# [Activity]
Please find the lines in the entries below that contain the word "Transcript", and copy each one.

# [Entries supplied]
○ ○ ○ ○ ○
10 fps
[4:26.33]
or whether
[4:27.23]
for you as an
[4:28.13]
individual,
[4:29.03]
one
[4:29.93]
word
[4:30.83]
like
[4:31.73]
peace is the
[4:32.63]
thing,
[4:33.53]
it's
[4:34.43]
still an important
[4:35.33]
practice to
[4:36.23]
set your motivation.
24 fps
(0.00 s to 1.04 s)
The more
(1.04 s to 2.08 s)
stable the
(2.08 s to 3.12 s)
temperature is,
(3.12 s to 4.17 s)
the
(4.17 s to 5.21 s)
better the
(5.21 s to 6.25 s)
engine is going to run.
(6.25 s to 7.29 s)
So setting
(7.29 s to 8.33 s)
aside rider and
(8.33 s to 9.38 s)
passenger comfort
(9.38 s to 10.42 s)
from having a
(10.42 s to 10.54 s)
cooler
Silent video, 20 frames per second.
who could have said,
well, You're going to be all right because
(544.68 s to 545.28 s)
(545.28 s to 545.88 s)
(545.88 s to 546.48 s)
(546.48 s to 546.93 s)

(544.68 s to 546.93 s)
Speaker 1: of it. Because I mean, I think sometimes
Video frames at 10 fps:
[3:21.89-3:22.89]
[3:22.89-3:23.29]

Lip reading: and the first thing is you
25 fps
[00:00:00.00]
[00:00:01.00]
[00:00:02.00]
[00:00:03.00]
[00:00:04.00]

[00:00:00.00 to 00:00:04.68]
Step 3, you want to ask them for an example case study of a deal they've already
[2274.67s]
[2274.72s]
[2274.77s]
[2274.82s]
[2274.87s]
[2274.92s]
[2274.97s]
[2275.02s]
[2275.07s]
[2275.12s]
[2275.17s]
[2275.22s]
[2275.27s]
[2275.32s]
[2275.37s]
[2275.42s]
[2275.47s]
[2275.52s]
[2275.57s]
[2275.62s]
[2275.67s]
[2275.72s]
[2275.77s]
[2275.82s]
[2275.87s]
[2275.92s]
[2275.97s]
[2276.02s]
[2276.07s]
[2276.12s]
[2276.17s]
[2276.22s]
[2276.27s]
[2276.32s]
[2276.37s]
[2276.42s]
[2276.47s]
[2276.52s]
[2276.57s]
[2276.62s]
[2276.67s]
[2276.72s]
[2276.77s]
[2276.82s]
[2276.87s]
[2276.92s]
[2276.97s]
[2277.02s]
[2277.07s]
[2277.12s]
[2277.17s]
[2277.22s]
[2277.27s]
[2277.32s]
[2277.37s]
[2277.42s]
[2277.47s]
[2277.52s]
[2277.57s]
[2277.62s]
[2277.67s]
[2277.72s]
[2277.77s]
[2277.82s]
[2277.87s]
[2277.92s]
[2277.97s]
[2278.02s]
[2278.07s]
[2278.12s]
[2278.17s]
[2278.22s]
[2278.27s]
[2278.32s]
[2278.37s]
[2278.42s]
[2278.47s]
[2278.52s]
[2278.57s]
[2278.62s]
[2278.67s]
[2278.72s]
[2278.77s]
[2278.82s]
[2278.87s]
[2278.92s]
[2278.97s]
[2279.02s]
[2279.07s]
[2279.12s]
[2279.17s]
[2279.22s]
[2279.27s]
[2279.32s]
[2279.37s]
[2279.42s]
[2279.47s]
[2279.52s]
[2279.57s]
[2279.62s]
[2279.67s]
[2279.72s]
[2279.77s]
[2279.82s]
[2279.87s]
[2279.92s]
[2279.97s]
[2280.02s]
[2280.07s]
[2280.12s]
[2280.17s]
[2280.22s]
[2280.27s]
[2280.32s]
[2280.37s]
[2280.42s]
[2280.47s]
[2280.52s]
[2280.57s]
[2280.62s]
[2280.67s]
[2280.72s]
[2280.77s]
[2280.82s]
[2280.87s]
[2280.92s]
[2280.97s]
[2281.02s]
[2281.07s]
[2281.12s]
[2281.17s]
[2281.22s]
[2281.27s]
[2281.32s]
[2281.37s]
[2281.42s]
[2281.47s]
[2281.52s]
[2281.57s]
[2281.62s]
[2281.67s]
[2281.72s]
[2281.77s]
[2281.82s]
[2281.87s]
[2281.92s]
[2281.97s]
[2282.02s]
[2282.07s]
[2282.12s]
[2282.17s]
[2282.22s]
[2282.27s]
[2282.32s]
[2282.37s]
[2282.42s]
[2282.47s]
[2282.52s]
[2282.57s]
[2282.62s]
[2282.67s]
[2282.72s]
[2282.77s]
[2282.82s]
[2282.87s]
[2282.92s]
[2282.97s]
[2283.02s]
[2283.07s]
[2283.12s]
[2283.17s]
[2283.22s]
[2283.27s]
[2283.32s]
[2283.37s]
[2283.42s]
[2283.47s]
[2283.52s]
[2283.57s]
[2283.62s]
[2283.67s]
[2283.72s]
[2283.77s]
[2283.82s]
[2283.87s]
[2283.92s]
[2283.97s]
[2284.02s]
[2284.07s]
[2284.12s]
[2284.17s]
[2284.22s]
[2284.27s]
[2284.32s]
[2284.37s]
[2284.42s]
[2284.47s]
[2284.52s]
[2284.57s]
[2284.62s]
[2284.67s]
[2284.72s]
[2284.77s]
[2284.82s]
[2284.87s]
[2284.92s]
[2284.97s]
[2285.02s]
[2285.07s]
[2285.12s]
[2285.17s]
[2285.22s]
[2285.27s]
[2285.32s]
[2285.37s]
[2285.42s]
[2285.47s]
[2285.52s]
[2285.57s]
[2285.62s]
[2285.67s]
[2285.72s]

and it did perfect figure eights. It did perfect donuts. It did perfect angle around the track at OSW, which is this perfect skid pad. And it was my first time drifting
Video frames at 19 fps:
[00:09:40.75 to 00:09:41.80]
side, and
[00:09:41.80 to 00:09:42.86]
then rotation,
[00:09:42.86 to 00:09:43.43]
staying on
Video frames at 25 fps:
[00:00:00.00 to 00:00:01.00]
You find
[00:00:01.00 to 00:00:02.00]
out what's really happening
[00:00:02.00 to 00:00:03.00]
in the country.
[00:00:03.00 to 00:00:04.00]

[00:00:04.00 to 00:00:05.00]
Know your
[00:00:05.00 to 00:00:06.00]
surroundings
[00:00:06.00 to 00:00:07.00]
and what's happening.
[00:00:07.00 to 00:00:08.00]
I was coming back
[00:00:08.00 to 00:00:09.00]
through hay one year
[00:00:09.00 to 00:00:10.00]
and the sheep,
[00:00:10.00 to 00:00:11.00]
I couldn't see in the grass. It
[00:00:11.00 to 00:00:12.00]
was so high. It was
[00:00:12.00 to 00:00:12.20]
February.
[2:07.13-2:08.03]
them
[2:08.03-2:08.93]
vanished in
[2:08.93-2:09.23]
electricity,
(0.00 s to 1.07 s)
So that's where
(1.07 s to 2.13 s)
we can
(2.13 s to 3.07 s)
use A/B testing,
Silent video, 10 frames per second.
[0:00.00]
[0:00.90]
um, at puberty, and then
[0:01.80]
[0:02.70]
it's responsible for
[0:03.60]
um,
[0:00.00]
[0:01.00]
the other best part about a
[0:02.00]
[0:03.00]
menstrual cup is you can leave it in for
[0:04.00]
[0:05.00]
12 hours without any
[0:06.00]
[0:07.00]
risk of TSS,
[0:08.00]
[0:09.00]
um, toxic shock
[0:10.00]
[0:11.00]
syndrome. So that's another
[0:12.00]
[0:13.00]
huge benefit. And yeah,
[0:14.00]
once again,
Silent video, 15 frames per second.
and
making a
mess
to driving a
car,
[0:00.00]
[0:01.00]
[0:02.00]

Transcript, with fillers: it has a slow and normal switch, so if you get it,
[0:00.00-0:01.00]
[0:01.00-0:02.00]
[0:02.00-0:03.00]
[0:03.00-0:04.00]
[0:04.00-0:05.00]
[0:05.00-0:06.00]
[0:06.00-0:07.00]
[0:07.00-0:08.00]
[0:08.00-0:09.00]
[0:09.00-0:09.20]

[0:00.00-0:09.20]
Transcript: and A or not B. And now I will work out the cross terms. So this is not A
○ ○ ○ ○ ○
# [Reply]
Transcript, with fillers: it has a slow and normal switch, so if you get it,
Transcript: and A or not B. And now I will work out the cross terms. So this is not A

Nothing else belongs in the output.